11 June 2009 by Vincent Racaniello

quasispecies-selectionScientists and philosophers have long debated the trajectory of evolution. Some of the questions they consider include: is there a predictable direction for evolution, and if there is, what is the pathway? Are there evolutionary dead ends?

Viruses are excellent subjects for the study of evolution: they have short generation times, high yields of offspring, and prodigious levels of mutation, recombination, and reassortment. Furthermore, selection pressures can be readily applied in the laboratory, and may be often be identified in nature.
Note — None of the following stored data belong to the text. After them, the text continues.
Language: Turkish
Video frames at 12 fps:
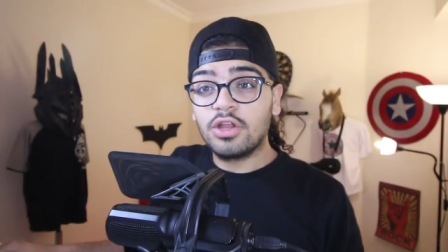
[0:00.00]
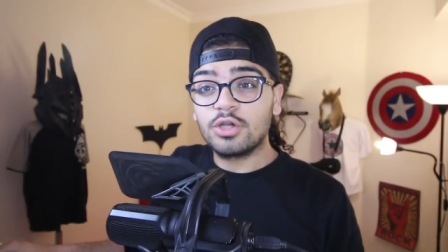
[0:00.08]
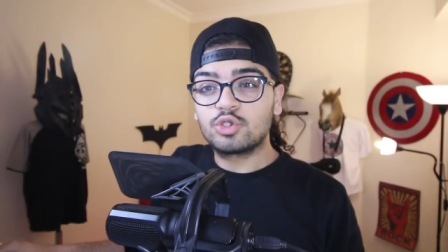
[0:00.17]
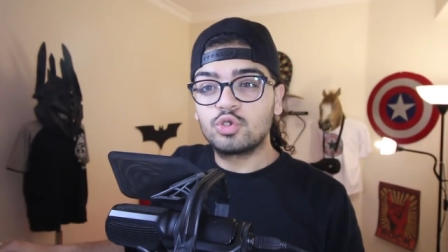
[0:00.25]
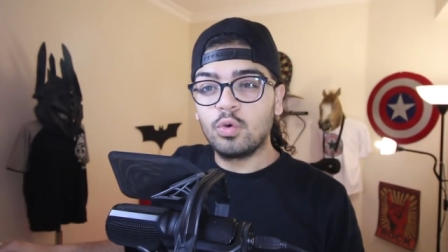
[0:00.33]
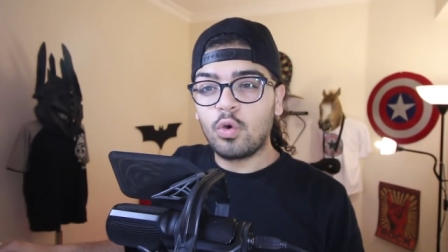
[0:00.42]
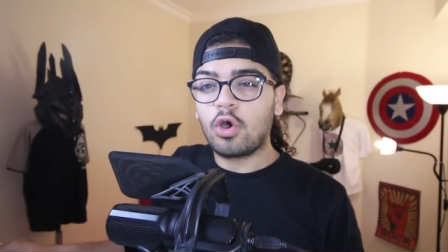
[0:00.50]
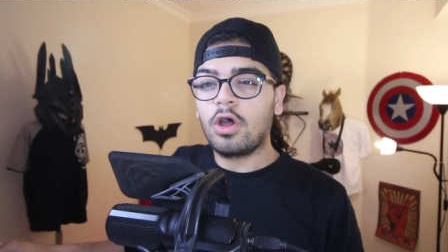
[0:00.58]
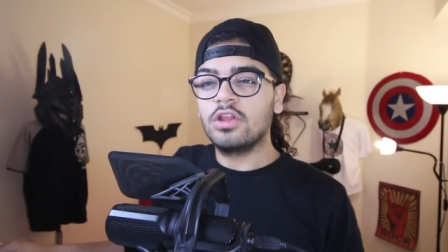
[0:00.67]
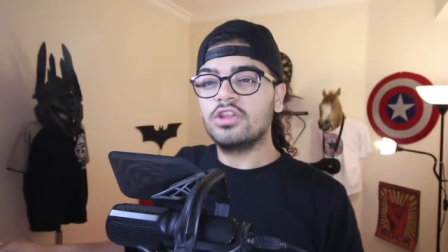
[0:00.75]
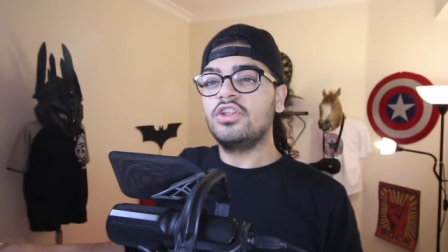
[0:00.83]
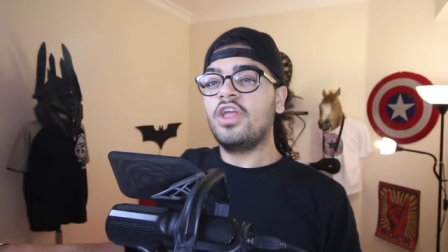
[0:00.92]
kadar
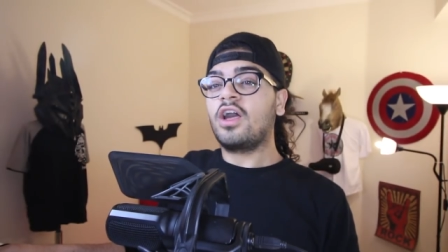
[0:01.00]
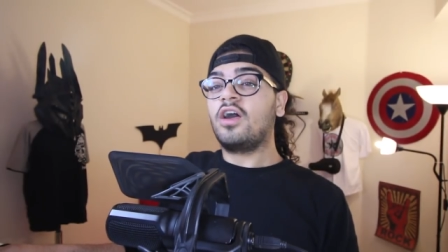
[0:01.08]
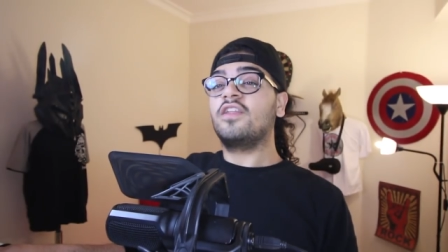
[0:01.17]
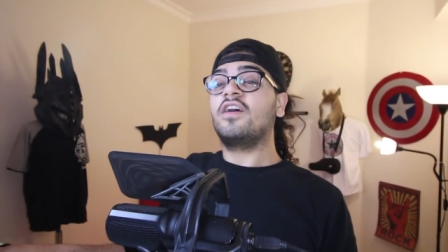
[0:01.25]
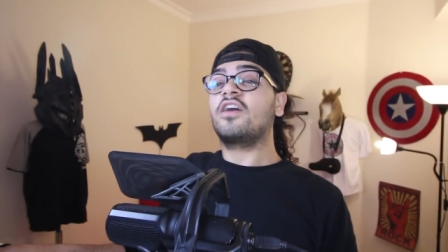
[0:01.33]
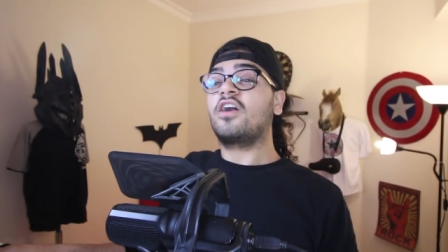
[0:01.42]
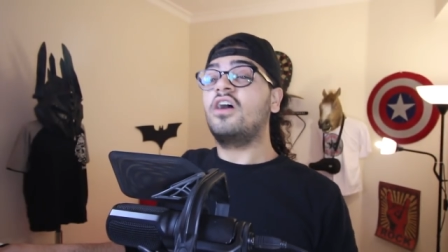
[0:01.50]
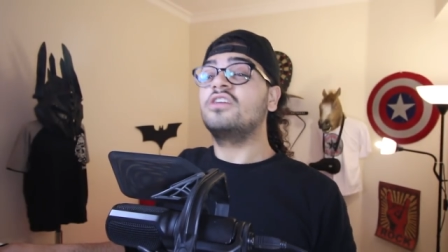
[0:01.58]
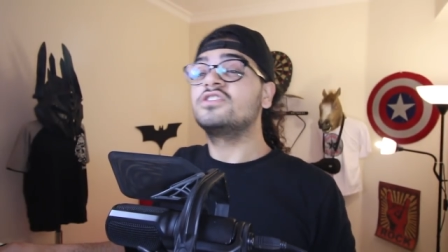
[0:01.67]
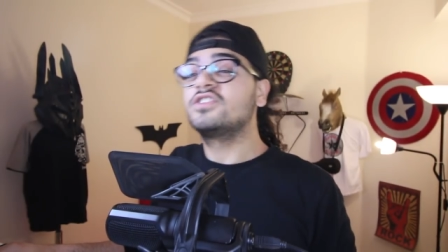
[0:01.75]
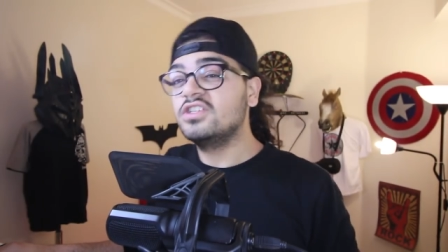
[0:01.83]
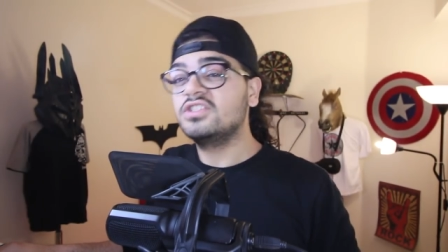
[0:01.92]
soğukkanlı, ne kadar
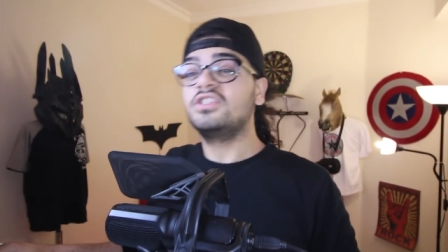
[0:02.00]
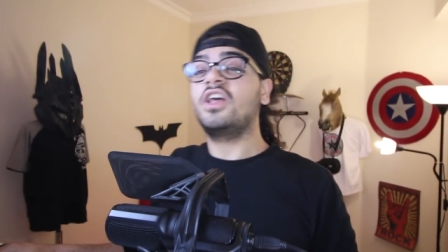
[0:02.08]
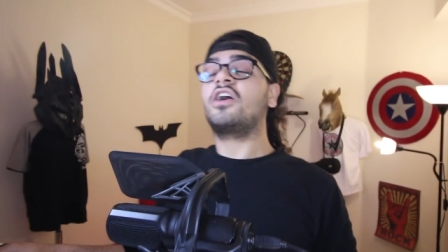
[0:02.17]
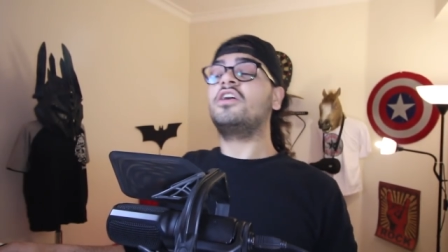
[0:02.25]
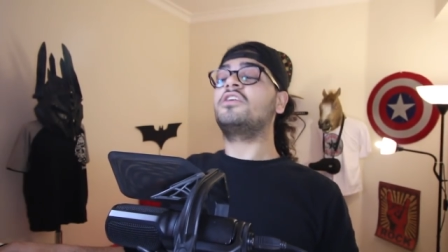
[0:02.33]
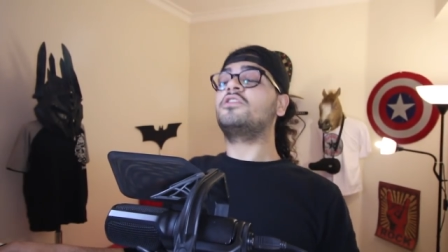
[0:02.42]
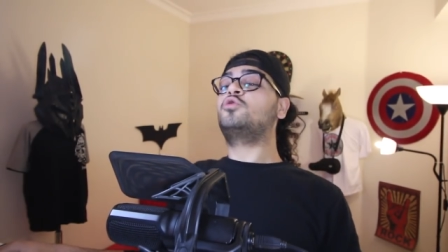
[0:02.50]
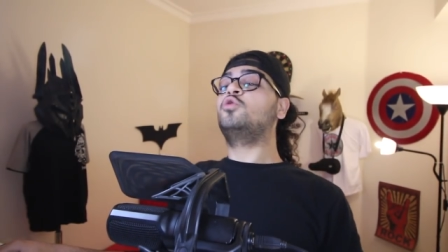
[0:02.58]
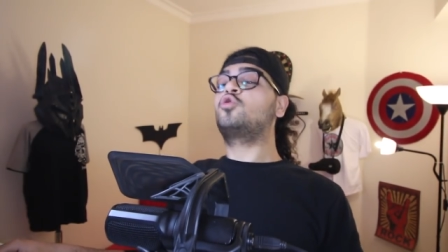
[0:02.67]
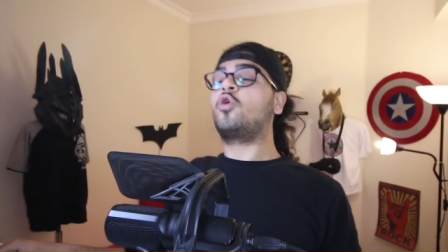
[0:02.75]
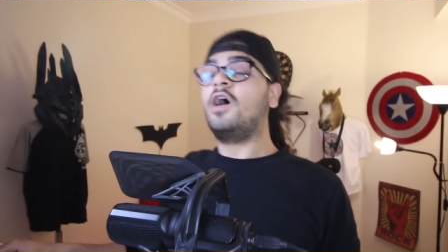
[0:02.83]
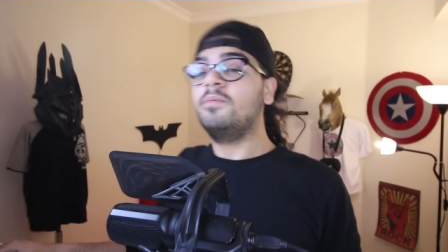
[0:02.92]
kansız, ne kadar
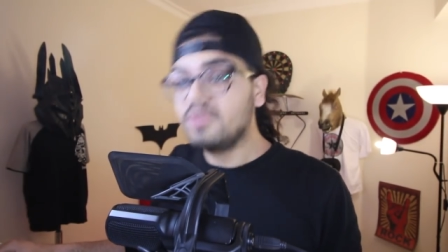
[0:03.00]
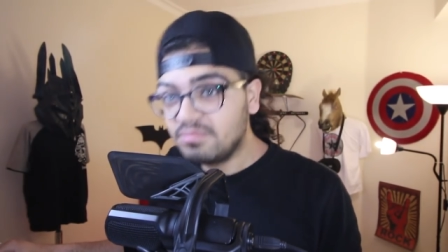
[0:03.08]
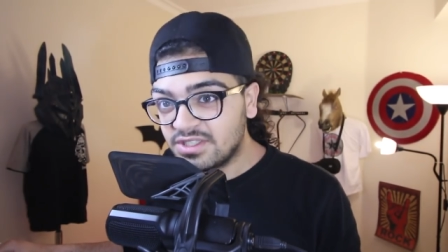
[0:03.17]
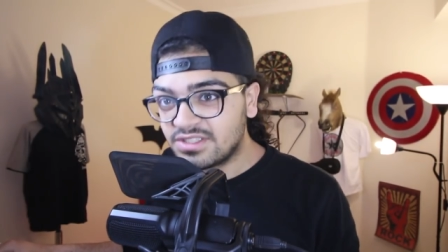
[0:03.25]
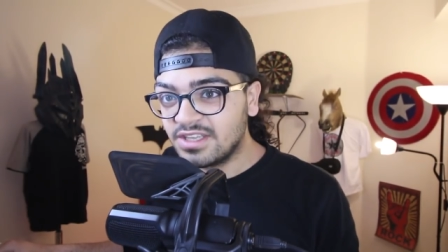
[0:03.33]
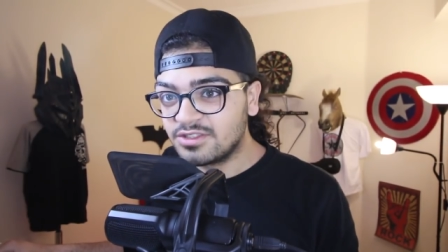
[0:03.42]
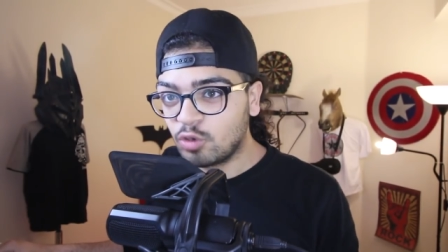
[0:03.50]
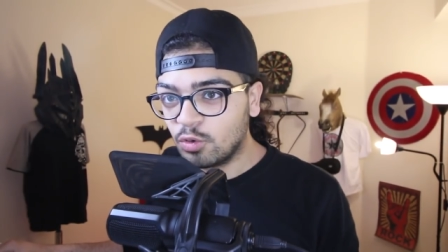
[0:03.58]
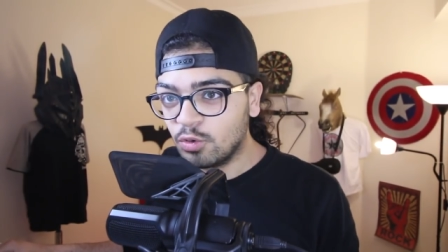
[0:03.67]
kötü kalpli bir ses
When studying evolution of viruses, it is important to avoid judging outcomes as ‘good’ or ‘bad’. Anthropormorphic assessments of virus evolution come naturally to humans, but concluding that viruses become ‘better adapted’ to their hosts, for example, fails to recognize the main goal of evolution: survival. Or, in the case of the non-living viruses, existence.

Evolution does not move a viral genome from simple to complex, or along a trajectory aimed at perfection. Change comes about by eliminating those viruses that are not well adapted for the current conditions, not by building something that will fare better tomorrow.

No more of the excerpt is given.